[Stored items]

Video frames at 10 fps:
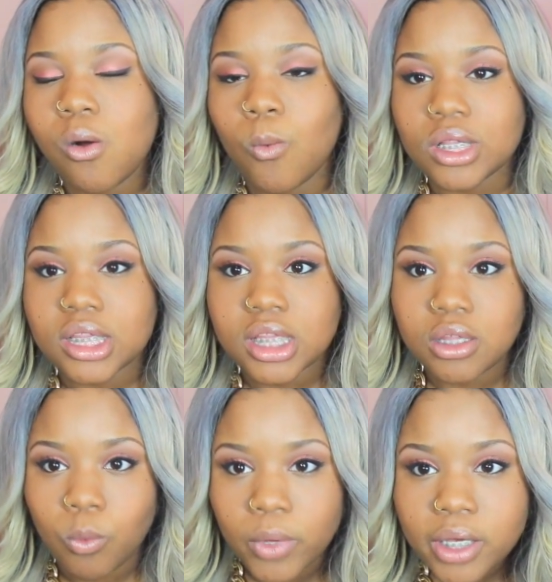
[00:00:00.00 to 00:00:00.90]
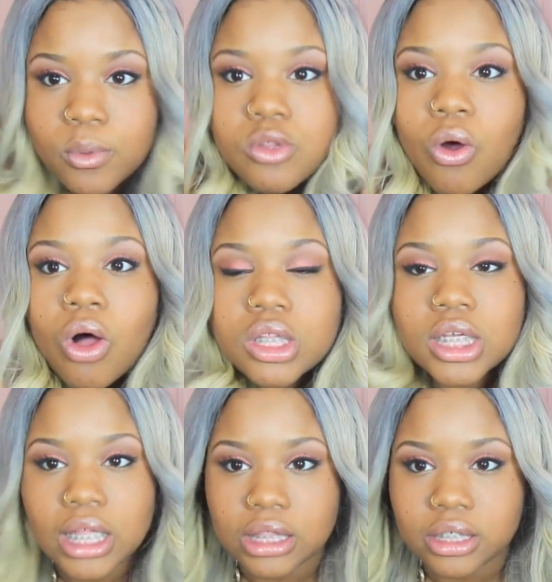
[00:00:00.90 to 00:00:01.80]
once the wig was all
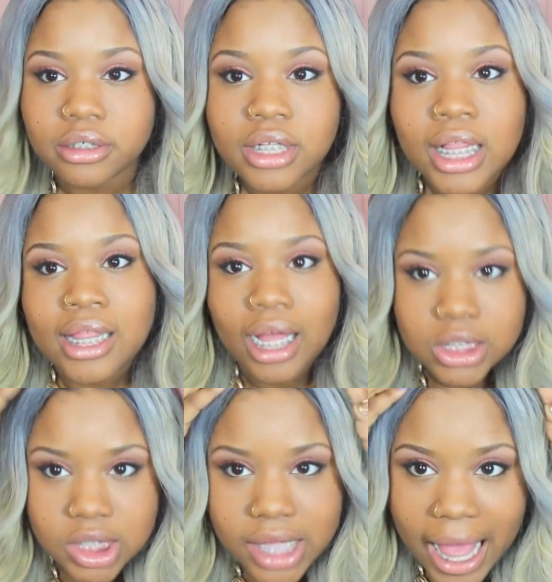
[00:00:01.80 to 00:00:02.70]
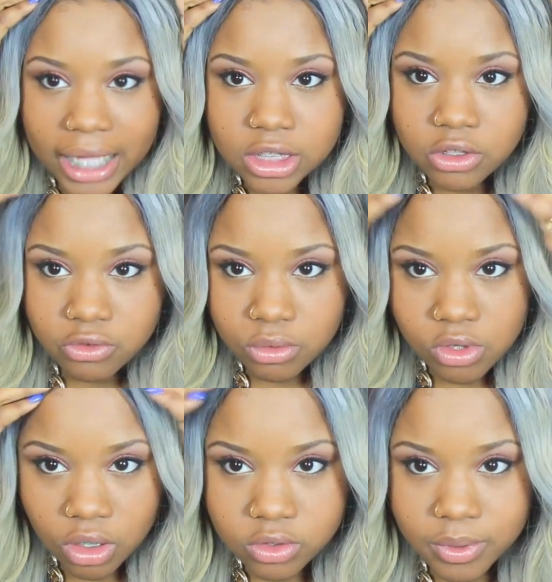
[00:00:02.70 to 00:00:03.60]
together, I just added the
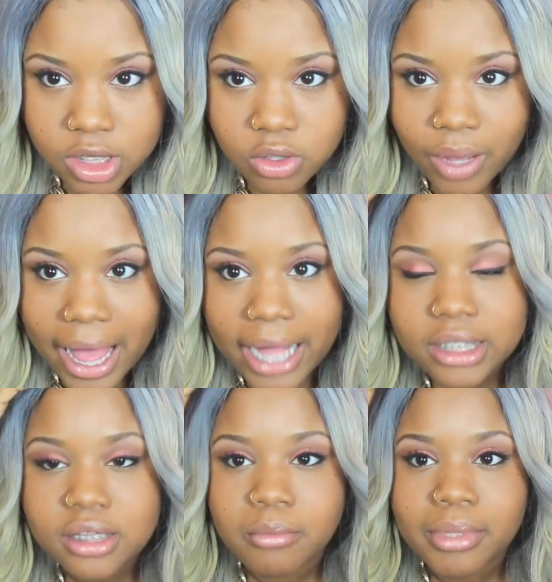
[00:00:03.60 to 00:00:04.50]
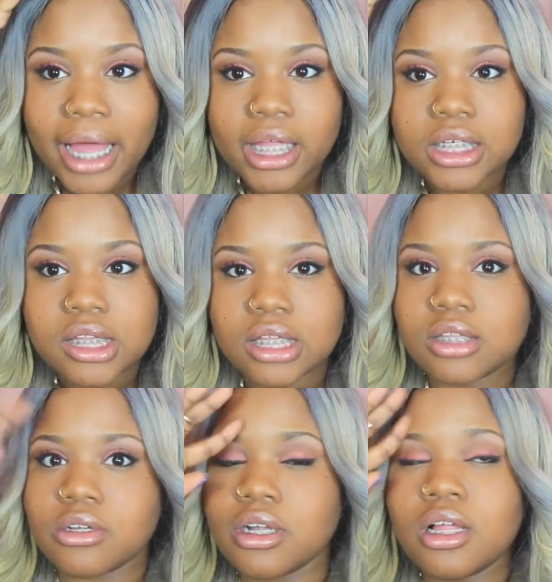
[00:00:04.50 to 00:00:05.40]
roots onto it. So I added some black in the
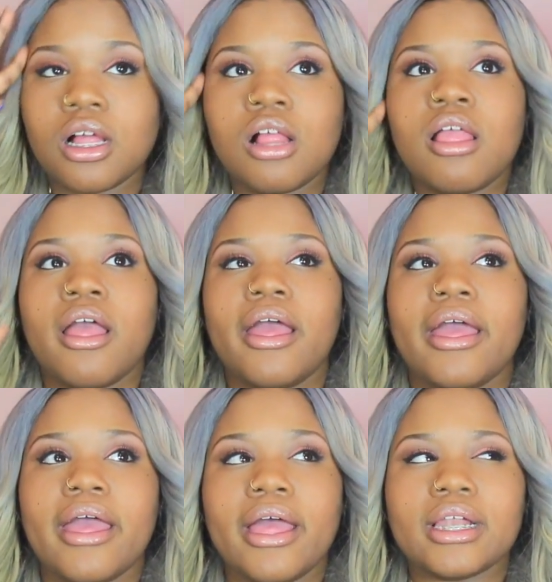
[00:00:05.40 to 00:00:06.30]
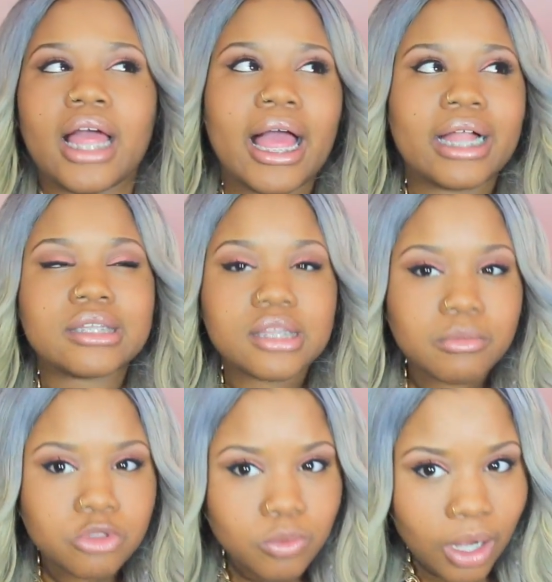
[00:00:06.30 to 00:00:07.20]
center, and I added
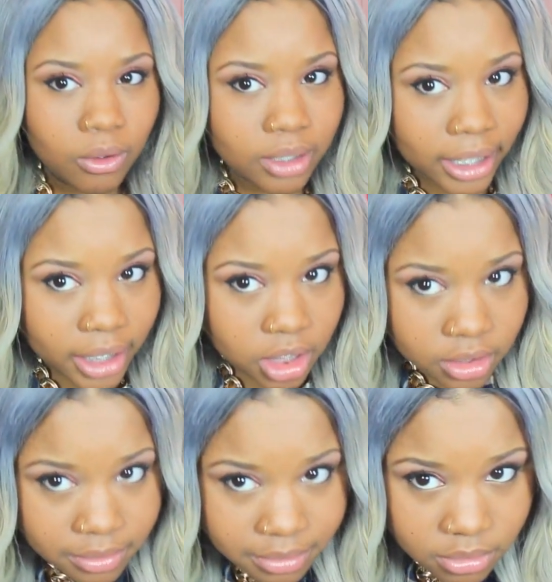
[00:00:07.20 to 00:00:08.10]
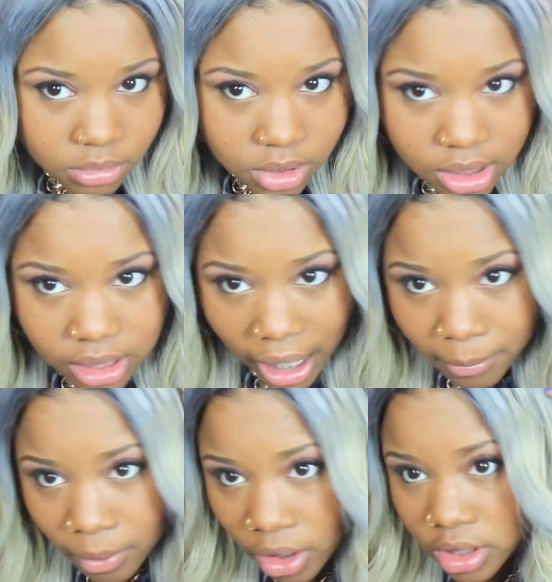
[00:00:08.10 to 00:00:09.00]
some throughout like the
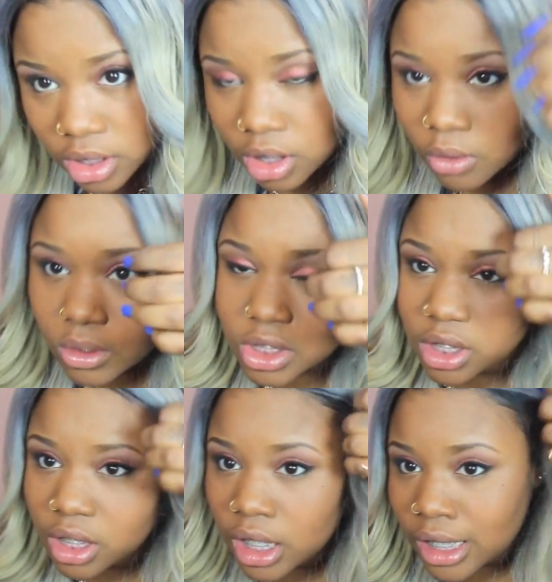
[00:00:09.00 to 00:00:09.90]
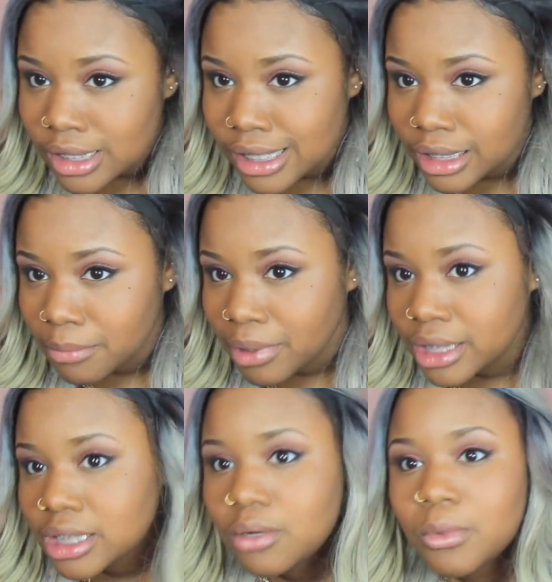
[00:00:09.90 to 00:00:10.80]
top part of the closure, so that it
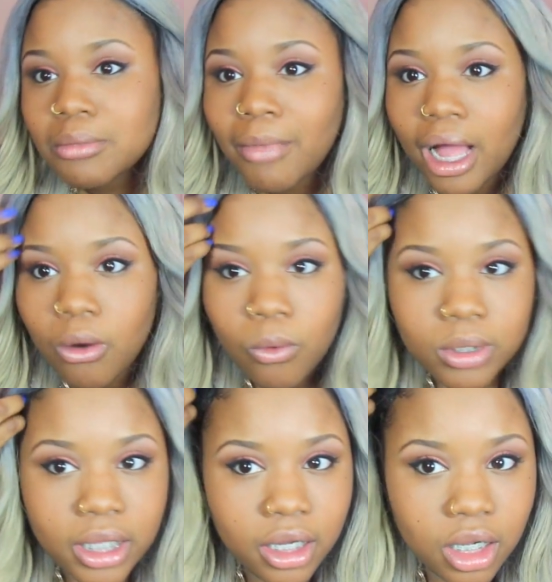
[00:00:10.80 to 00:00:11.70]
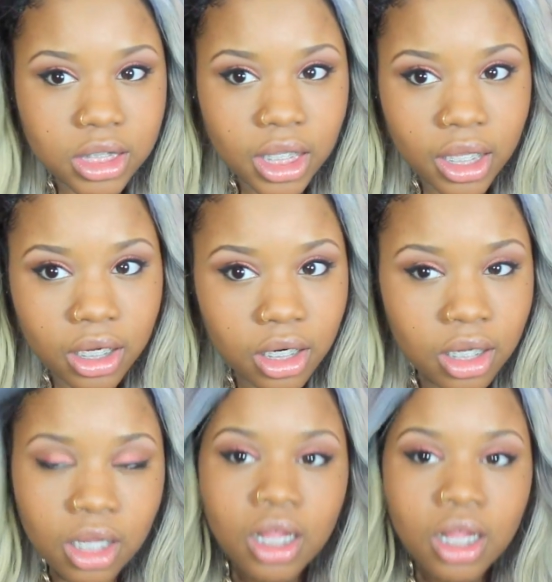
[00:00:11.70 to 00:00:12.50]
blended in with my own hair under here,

**DIRECTIONS**
Please set down, exactly and with no pictures, the lines in the entries above starting at the one holding "[00:00:06.30 to 00:00:07.20]" and ending at the one holding "[00:00:10.80 to 00:00:11.70]", ends included.

**ANSWER**
[00:00:06.30 to 00:00:07.20]
center, and I added
[00:00:07.20 to 00:00:08.10]
[00:00:08.10 to 00:00:09.00]
some throughout like the
[00:00:09.00 to 00:00:09.90]
[00:00:09.90 to 00:00:10.80]
top part of the closure, so that it
[00:00:10.80 to 00:00:11.70]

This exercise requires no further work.